I have 4 groups and I want to test if the pairwise difference in means are significantly different. There are 6 pairwise differences.
The QQnorm plots of the 4 groups look like this: The Shapiro-Wilk p value looks like this:
> round(shapiro.test(G)$p.value,16)
[1] 4.784327e-06
> round(shapiro.test(B)$p.value,16)
[1] 1.421101e-10
> round(shapiro.test(D)$p.value,16)
[1] 2.436e-13
> round(shapiro.test(R)$p.value,16) #HO is normal
[1] 0.004189489
Given the qqplots and p-values I think the data is not normal so I was not going to use a t-test to test the pairwise difference in means. Instead I was going to use a Wilcoxon rank sum test?

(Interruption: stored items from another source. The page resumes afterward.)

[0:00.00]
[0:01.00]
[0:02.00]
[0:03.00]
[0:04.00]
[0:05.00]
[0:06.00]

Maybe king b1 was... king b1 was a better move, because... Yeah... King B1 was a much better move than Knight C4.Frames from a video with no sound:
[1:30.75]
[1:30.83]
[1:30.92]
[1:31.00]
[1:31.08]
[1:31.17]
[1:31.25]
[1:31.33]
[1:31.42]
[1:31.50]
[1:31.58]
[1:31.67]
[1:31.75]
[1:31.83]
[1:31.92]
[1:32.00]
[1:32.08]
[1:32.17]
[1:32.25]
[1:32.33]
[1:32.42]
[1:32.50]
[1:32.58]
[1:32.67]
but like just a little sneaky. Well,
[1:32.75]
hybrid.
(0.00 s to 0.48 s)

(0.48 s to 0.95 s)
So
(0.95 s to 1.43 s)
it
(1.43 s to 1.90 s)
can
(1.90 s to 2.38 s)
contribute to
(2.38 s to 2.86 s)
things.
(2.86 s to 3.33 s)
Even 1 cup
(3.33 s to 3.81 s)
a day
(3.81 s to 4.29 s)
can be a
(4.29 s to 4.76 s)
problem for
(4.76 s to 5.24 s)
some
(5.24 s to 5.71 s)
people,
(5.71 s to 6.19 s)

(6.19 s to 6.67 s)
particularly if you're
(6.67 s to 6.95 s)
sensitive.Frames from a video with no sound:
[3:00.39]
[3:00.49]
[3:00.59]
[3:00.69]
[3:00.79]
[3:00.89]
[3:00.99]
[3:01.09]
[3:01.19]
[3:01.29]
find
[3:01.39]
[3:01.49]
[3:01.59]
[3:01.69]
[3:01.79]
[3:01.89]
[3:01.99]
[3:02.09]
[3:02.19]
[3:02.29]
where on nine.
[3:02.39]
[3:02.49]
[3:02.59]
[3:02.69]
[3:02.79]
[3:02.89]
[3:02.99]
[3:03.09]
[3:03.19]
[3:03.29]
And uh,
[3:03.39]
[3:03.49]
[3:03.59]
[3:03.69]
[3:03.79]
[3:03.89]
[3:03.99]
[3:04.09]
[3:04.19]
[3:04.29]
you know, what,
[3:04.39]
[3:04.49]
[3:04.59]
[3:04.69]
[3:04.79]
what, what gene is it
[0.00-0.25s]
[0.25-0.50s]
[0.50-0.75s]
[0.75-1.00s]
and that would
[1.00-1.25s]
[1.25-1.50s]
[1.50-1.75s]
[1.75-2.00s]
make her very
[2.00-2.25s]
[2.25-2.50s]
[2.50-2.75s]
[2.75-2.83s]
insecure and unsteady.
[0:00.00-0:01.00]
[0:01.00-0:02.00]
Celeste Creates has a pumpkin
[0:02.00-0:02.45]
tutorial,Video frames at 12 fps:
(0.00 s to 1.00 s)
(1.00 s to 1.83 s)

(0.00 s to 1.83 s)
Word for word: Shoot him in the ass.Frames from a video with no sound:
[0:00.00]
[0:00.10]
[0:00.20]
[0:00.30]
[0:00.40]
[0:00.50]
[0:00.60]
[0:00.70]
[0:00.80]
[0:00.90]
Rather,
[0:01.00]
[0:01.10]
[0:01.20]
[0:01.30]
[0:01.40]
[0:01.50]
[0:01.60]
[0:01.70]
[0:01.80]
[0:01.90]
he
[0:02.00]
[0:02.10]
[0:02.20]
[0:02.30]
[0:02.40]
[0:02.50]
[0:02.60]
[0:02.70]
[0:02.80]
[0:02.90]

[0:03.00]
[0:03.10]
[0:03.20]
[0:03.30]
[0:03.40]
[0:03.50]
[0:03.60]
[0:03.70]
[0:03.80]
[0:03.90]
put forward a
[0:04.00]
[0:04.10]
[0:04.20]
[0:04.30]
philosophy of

Is this the correct approach?
JUST FYI when I run the t-test I get these p-values
> round(t.test(B,G)$p.value,6)
[1] 0.060317
> round(t.test(B,R)$p.value,6)
[1] 0.005074
> round(t.test(B,D)$p.value,6)
[1] 0.266044
> round(t.test(G,R)$p.value,6)
[1] 0.077648
> round(t.test(G,D)$p.value,6)
[1] 0.422073
> round(t.test(R,D)$p.value,6)
[1] 0.038625
With wilcox.test
I get these p-values
> wilcox.test(B, G, mu=0)$p.value
[1] 3.363941e-05
> wilcox.test(B, R,mu=0)$p.value
[1] 1.010833e-06
> wilcox.test(B, D,mu=0)$p.value
[1] 0.02616785
> wilcox.test(G,R ,mu=0)$p.value
[1] 0.06497015
> wilcox.test(G, D,mu=0)$p.value
[1] 0.05084219
> wilcox.test(R, D,mu=0)$p.value
[1] 0.001667653
>
So should I use the t-test or the Wilcoxon rank sum test?
Note this articel here:
https://statistics.laerd.com/premium-sample/mwut/mann-whitney-test-in-spss-2.php
If I assume my shapes are the same then I am testing if there is a shift (i.e. difference in means) so to me it seems like WRS is appropriate as long as I assume shape is same.